In 2020, a prop trading firm faced a regulatory audit investigating suspicious trading activity. The regulator demanded complete reconstruction of all risk decisions for a specific trading day—every order validated, every limit checked, every rejection reason.
The firm's traditional database couldn't provide this. They had current state (today's positions, limits) but no history of how they got there. Risk checks were calculated, decisions made, then overwritten. The audit trail was incomplete.

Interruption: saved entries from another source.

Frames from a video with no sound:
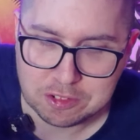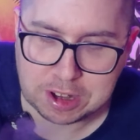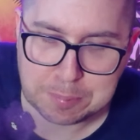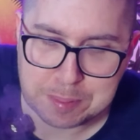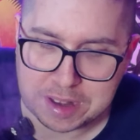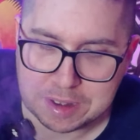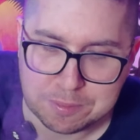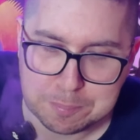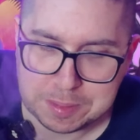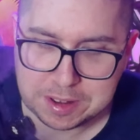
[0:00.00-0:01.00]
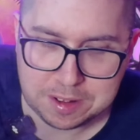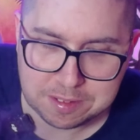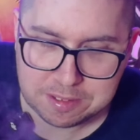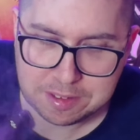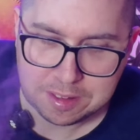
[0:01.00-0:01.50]
cheap it out
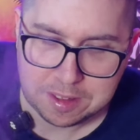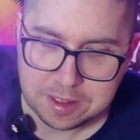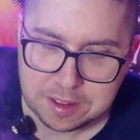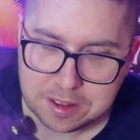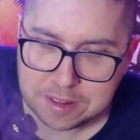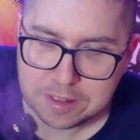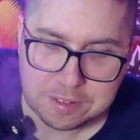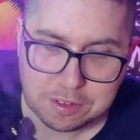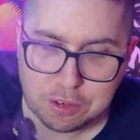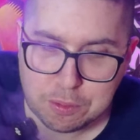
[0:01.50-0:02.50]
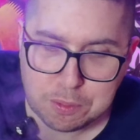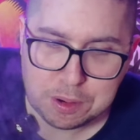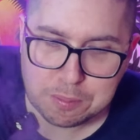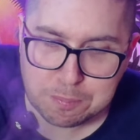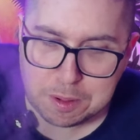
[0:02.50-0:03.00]
because
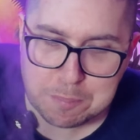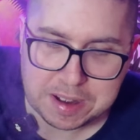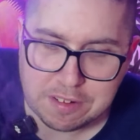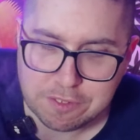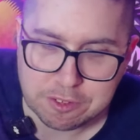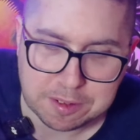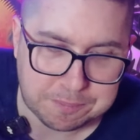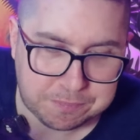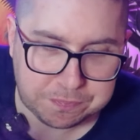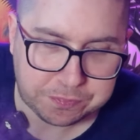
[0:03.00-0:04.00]
you won't pay for it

The firm faced a $50M fine for inadequate record-keeping. Their lawyers argued the data didn't exist. The regulator didn't care—inadequate systems are the firm's problem, not the regulator's.
A competitor in the same audit had event-sourced their risk engine. They reconstructed the entire day's risk decisions in 2 hours, showing every calculation, every decision, every timestamp. The regulator was satisfied. No fine.
This incident catalyzed industry-wide adoption of event sourcing for risk engines. Today, it's standard practice. This article covers why event sourcing is mandatory for financial risk systems, how to implement it, and the operational challenges.
Traditional databases store current state. Event sourcing stores every state change as an immutable event.
Traditional approach:
Position: {symbol: "AAPL", quantity: 1000, avg_price: 150.00}
You know current position but not how you got there.
Event sourcing approach:
Event 1: OrderFilled {symbol: "AAPL", quantity: 500, price: 149.50}
Event 2: OrderFilled {symbol: "AAPL", quantity: 500, price: 150.50}
Current Position = sum(events) = 1000 shares @ \$150.00 avg
You have complete history of every trade.
1. Complete audit trail Every risk decision is an immutable event. Regulators can reconstruct any point in time.
2. Replayability Test new risk models against historical data without rebuilding databases.
3. Debugging When a bug causes bad risk decisions, replay events to reproduce the exact conditions.
4. Schema evolution Add new fields to events without migrating old data. Old events remain unchanged.
Command: Intent from upstream (e.g., "Validate this order") Event: Immutable fact (e.g., "Order validated" or "Risk limit exceeded") Aggregate: Domain object that applies events to rebuild state Snapshot: Periodic state dump to avoid replaying millions of events CQRS: Separate write model (event store) from read model (materialized view)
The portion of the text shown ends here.